Statistically Safer Does Not Really Matter for Autonomous Vehicles

Crash-by-crash comparisons to a human driver will be the most important criterion

Nov 30, 2024

Statistical safety for autonomous vehicles is not going to be what drives societal acceptance. Instead, for each dramatic crash people will ask “would a human driver have done better?”

The robotaxi industry desperately wants societal acceptance to be all about being statistically “safer than a human driver” via achieving so-called Positive Risk Balance (PRB). They are busy publishing data analysis to argue this point, with marketing that claims victory even though there isn’t enough data about high-severity mishaps to know how it will turn out. To be sure, I think PRB is one of several important safety metrics. Heck, I even wrote a whole book that is largely about PRB. But PRB is simply table stakes, not a victory criterion. PRB will not be THE metric that captures public attention. The industry has chosen the wrong public relations battle to fight here.

Despite the rhetoric, trust is down. In large part this is due to adverse news cycles, coupled with untrustworthy corporate behavior. Poor behavior by Cruise is still making headlines. The constant drumbeat of Tesla robotaxi-wannabe hype, crashes and investigations hurts as well. Every high-profile crash makes the news, much to the frustration of the robotaxi public relations folks who desperately want everyone to believe the factually unsupported notion that the technology is already saving lives.

I have previously spoken and written at length about the deep reasons why there are more dimensions to societally acceptable safety than net risk, encompassing risk transfer, negligent driving behavior, standards conformance, absence of unreasonable fine-grain risk, ethics, and equity concerns. Those reasons aren’t going to go away, but many of them will not really gain public attention — if they ever do — until operational scales increase further.

I don't think PRB is what will drive the public narrative as technology scales up. Rather, it is already being driven by stories: good rides, bad rides, good driving behavior, bad driving behavior, and crashes. Indeed everyone wants to compare robotaxis to human drivers -- but on an individual ride basis, not on statistical outcomes.

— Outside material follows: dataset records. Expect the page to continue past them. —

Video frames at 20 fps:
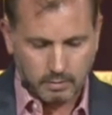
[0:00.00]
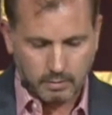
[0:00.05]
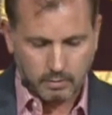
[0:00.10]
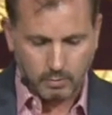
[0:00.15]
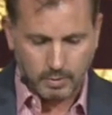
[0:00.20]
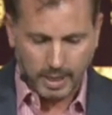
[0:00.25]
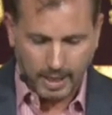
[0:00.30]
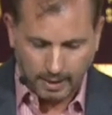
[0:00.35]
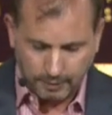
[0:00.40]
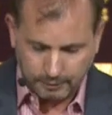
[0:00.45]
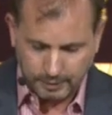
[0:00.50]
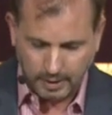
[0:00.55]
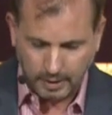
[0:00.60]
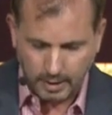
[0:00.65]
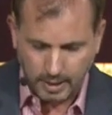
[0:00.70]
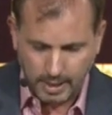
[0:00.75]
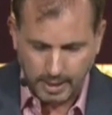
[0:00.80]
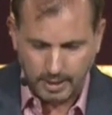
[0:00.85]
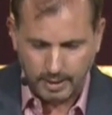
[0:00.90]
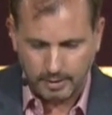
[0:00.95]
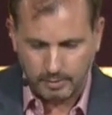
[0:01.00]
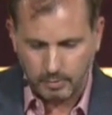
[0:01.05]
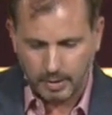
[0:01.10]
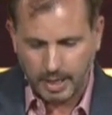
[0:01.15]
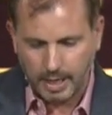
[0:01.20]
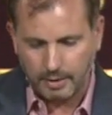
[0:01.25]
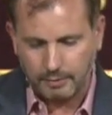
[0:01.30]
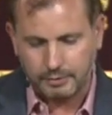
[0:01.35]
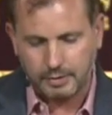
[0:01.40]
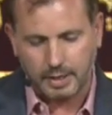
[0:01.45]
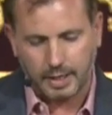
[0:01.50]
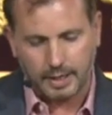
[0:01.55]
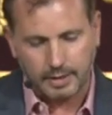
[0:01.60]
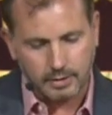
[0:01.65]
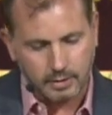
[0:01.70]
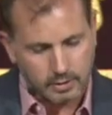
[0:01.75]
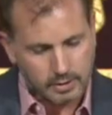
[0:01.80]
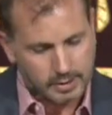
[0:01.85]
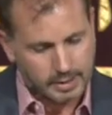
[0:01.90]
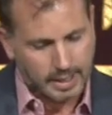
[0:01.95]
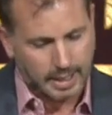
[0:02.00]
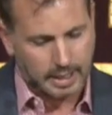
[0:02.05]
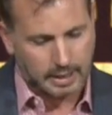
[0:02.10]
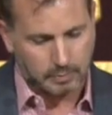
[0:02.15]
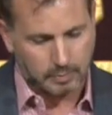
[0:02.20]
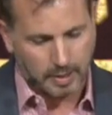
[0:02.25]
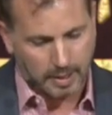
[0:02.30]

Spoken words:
We have to learn, we have to understand,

We can boil things down to a simpler story for why the robotaxi safety issue is already so thorny for public acceptance this early in the game:

For each crash, the public will judge safety by whether they think they themselves would have avoided that particular crash as a human driver.

There are so many things for an engineer to dislike about this situation. For example, I didn’t say an “average” driver, but rather each individual driver, most of whom consider themselves to be above average. Moreover, this logic is impervious to any argument about “saving lives,” because the technology doesn’t get credit for saving lives with this framing. Robotaxis are simply judged on whether the loss from each individual crash was avoidable, with essentially no credit awarded for other avoided losses. That might sound unfair, but I think this is going to be the reality for the foreseeable future.

The industry is setting itself up to be vulnerable to this criterion by pounding away on the narrative that they will be safer than a human driver, and disingenuously claiming that they are already saving lives. Their strategy demands everyone compare them to human drivers. And that is what they are getting — but not the way they want it.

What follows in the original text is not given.